Morder y devorar
Morder y devorar son dos verbos fuertes que extrañan a cualquiera que escuche emplearlos para referirse a las relaciones humanas. Los utiliza, sin embargo, san Pablo con desenfado para describir la situación que reinaba entre los cristianos de la región de Galacia: «Si ustedes se muerden y devoran unos a otros, tengan cuidado no vayan a destruirse mutuamente» les dice su fundador y padre en la fe (Gl 3, 15). Aunque lo parezca, no exagera el Apóstol. Lo más triste, explica el papa Benedicto XVI en la reciente Carta a los Obispos de la Iglesia Católica, es que este «morder y devorar» existe también hoy entre nosotros, como expresión de una libertad mal interpretada. En concreto, se refiere el Romano Pontífice a las reacciones virulentas que provocó en algunos círculos católicos su decisión de levantar la excomunión a cuatro obispos lefebvrianos y la consabida manipulación de los medios de comunicación.
Hay que decir con toda claridad que el Papa ni se equivocó ni se arrepiente en su carta. El Papa la llama «palabra clarificadora». Manifiesta, sí, su extrañeza y su dolor ante la incomprensión respecto a su actitud y, por eso, la explica con claridad y humildad a sus hermanos obispos. Al papa Juan XXIII se le admiró y sigue admirando por su bondad y comprensión con los hermanos separados. A él se debe, no la invención, sino el haber recordado que es deber moral y cristiano distinguir entre el pecado y el pecador, entre las personas y las instituciones, y que hay que aceptar lo bueno y verdadero que exista en un disidente, aunque sea poco, y desde allí iniciar el diálogo y reconstruir la unidad de la Iglesia.
Esto fue exactamente lo que hizo el papa Benedicto XVI con esos hermanos lefebvrianos: les tendió la mano quitándoles una censura gravísima, la excomunión, pero sin reconocerles ningún estatuto jurídico dentro de la Iglesia mientras persista en ellos su intransigencia doctrinal. Nada sencillo es fijar límites entre la ignorancia y la mala fe, pero en cualquier caso es lamentable que muchos hayan aprovechado esta mano tendida del Papa –cuya primera carta encíclica nos recuerda que «Dios es amor»–, no para estrecharla ni para ver en este gesto una señal de amor cristiano, sino para morderla y lastimar al pontífice de Roma, nuestro Pastor.

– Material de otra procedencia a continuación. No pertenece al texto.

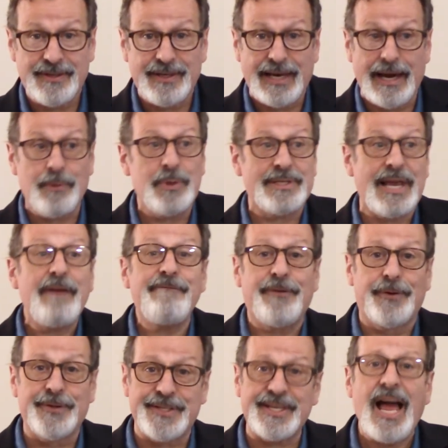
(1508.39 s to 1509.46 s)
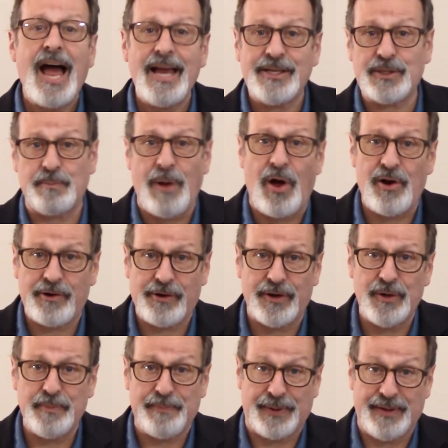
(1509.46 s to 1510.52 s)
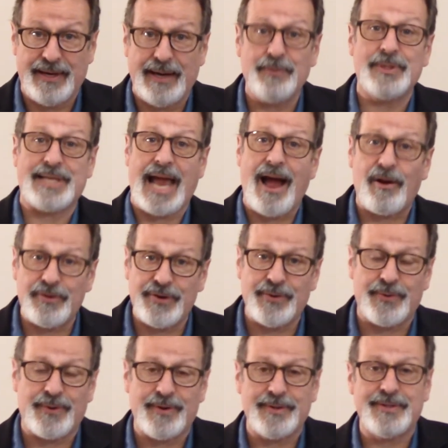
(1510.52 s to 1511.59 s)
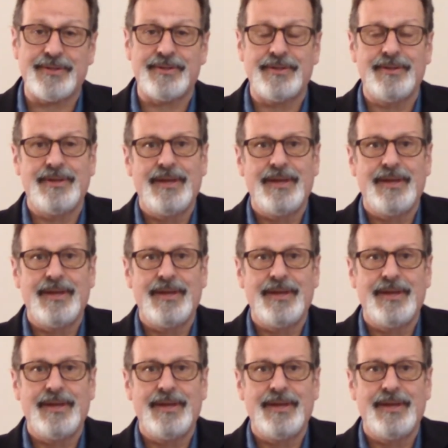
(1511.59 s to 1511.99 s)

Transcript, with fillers: It was a full size small group. It was outdoorsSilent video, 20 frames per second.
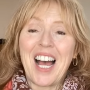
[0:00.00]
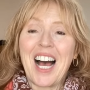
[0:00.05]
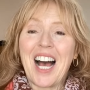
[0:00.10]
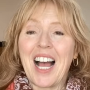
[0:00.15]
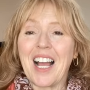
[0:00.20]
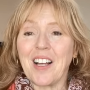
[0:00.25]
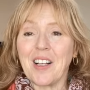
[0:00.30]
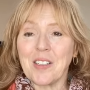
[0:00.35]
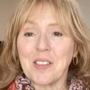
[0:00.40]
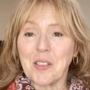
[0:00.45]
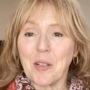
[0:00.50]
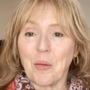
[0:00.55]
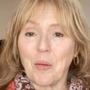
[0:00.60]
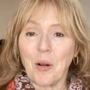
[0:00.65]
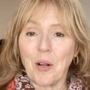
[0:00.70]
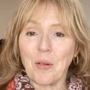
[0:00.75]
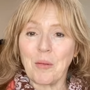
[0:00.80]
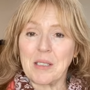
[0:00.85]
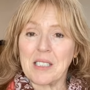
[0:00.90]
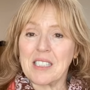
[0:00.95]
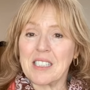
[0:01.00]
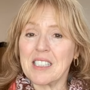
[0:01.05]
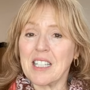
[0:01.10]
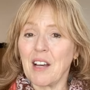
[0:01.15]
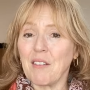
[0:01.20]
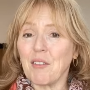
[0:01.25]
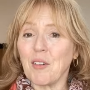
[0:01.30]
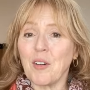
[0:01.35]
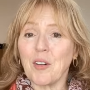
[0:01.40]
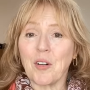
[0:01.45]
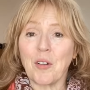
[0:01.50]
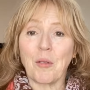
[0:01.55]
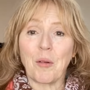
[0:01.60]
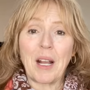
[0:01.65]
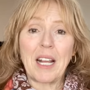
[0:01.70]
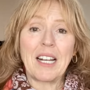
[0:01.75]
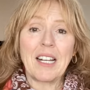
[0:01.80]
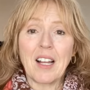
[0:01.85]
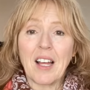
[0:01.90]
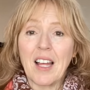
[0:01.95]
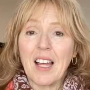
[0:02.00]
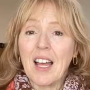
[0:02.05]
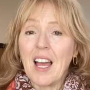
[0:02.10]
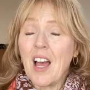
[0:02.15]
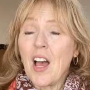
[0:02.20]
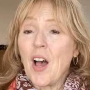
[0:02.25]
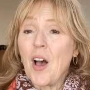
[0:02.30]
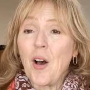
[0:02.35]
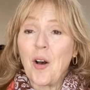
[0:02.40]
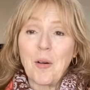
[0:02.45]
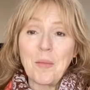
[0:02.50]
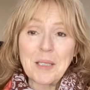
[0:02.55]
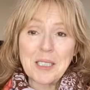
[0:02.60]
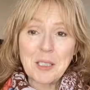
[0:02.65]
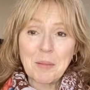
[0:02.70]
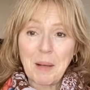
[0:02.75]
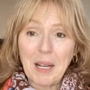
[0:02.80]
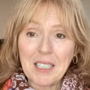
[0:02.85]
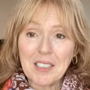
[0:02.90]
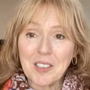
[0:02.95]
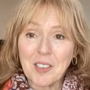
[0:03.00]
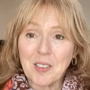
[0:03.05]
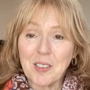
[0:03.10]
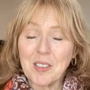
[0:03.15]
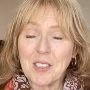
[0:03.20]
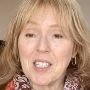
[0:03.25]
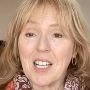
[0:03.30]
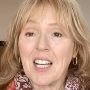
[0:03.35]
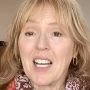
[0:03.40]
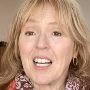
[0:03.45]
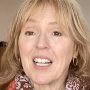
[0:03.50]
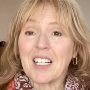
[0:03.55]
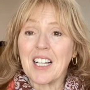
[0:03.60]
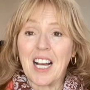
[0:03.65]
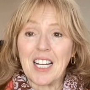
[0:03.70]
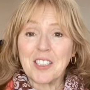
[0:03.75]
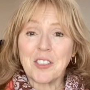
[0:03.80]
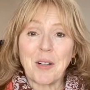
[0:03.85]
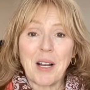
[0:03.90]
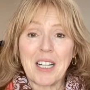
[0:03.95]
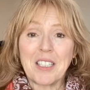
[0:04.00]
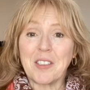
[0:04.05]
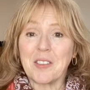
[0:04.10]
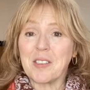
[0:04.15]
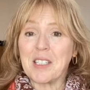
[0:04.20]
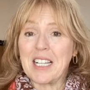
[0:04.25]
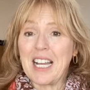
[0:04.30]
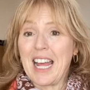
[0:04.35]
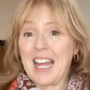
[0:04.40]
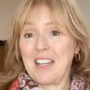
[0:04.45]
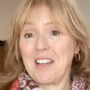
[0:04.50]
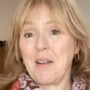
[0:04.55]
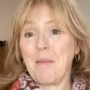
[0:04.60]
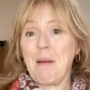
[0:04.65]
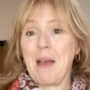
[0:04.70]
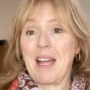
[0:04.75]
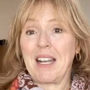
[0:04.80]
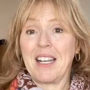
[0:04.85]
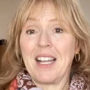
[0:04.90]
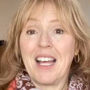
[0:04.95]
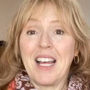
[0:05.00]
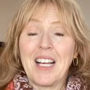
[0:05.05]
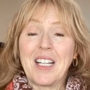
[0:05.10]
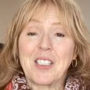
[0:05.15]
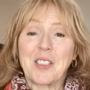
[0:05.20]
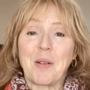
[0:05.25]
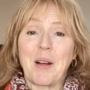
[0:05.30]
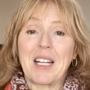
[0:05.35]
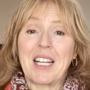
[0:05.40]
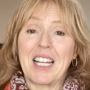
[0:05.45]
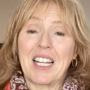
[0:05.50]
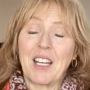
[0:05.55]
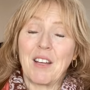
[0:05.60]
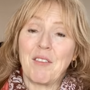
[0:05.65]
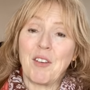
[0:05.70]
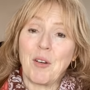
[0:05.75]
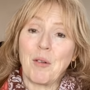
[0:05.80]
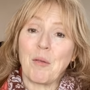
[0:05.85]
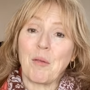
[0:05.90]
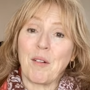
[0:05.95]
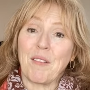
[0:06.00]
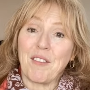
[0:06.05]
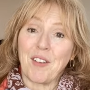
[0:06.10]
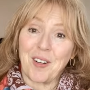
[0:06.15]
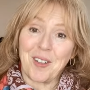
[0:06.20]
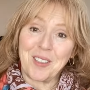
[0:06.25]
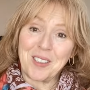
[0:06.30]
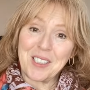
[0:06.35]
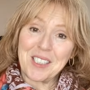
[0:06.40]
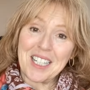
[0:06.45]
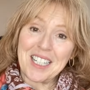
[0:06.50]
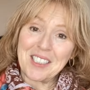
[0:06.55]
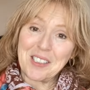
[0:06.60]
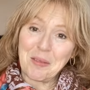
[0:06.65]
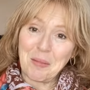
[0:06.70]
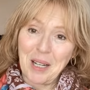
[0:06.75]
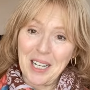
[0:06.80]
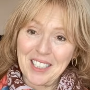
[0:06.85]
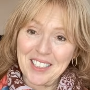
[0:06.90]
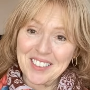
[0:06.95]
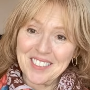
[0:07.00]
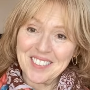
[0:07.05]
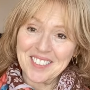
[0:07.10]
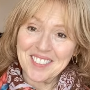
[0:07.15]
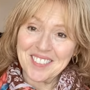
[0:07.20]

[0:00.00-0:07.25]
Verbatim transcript: I also work with several great home inspectors, contractors, and handymen, so I can give you referrals as well.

Le agradecemos al Papa este gesto de caridad fraterna al mismo tiempo que su firmeza doctrinal al defender el tesoro de la fe y buscar restaurar la unidad de la Iglesia, tendiendo la mano a esos cuatro obispos, a casi medio millar de sacerdotes, a cientos de seminaristas y miles de fieles que se han rebelado contra la autoridad legítima. Norma sabia ha sido siempre en la Iglesia buscar la unidad en lo esencial, comprensión en lo opinable y caridad en todo. Los que «muerden y devoran» a la Iglesia deben permanecer donde suelen estar, rondando en su exterior.